Each experience feeding back into universal mind, which is then projected back out, the essence becoming the surface and vice versa, just as the memory becomes the brain and the brain becomes the memory, a virtual brain based on the probability of the information it is made of. The brain doesn’t process anything, brains don’t have consciousness, consciousness has brains. (see: The Holographic Principle: My Big ‘I’ Idea (after Thomas Campbell’s My Big TOE) https://wordpress.com/post/thetimeoftheplace.com/197.


Our brains seem to come to these conclusions by themselves, through forces and circumstances that we know not the cause. As if the universe really were a kind of game (or hologram) that we ‘beat’ by finding resemblances, correspondences and analogies, like ‘cheat’ codes, and then putting them to use in applications that we also have to discover in similar fashion.


If we had to do all of this through the sheer brute force of science and technology, we would probably run out of time or resources, but luckily there is a ‘third’ way.


The Aesthetic mode of TOE

Giorgio de Chirico, The Enigma of an Autumn Afternoon (Original title: L’Énigme d’un après-midi d’automne), 1910

There is more than one way to approach a theory of everything (see: Meaning in Adversity in Relation to TOE https://shadowmounds.wordpress.com/wp-admin/post.php?post=86&action=edit) in fact, the study of such things can be traced back to the earliest mystical and alchemical texts. Alchemy being the first attempt at a theory of everything, which used a hybrid of symbolic art and philosophical ideas to back-engineer an occulted physics, employing the trinitarian doctrine of christianity as a code for the trinity of salt, sulphur, mercury; space, place, motion; and, or, both https://wordpress.com/post/thetimeoftheplace.com/518.


If Leibniz, Fulcanelli, Bruno or Plotinus had been visual artists, musicians, or sculptors instead of mystics, they probably would have been more famous, and produced art perhaps in the style of the symbolists, surrealists or expressionists, but art had not yet reached that level, (it had not even achieved realism, which must first be achieved before it can be rejected). Art was still behind the sciences, and the other ‘arts’ of the quadrivium.
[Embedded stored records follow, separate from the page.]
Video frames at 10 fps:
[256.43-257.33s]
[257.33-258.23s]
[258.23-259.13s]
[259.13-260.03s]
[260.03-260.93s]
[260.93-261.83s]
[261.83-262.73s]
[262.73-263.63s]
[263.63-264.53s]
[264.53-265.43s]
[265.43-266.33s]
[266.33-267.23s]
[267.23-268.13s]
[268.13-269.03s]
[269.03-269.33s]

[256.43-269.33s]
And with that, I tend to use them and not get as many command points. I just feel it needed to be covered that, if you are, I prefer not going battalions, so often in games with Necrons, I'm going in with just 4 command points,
It wasn’t until the emergence of modernism, and the invention of perspective in drawing that ‘art’ as we know it today achieved the status of a meta theory, capable of commenting on other theories and sciences and making contributions of its own.


This developmental process is ongoing as sciences depend on writers, and writers depend on scientists to provide the fodder and inspiration for interpretive commentaries on their work. This includes philosophers, such as Graham Harman who has been instrumental in bringing the arts in line with the sciences as a meta theory, since art does what neither science or philosophy can do on their own, that is, recreate nature.


While science merely studies nature and philosophy merely talks about it, art actually makes it (the best artists being aware of what they are doing) pointing back to the thing in itself, its essence rather than its outward appearance (naive realism).

Giorgio de Chirico, Le Muse inquietanti, 1917

Like our search for TOE, every conversation, blog post and article is a movement (however finite) in the direction of knowledge and understanding. The meaning of life and specifically our purpose in life, is to accumulate knowledge, not only on behalf of ourselves, but on behalf of the universe.


As individuated units of consciousness, we have the capacity to experience things self-reflectively, that is; we can know that we know. A subjective experience of a universal process. We use materials outside our subjective experience, such as books, blog posts and articles, to confirm our subjective experience.


As we have said, all theories lead to the same place, they just go about it in different, parallel, ways; the same puzzle, but with a different arrangement of pieces. Not all will reach completion, but at least it can be said that they contribute something.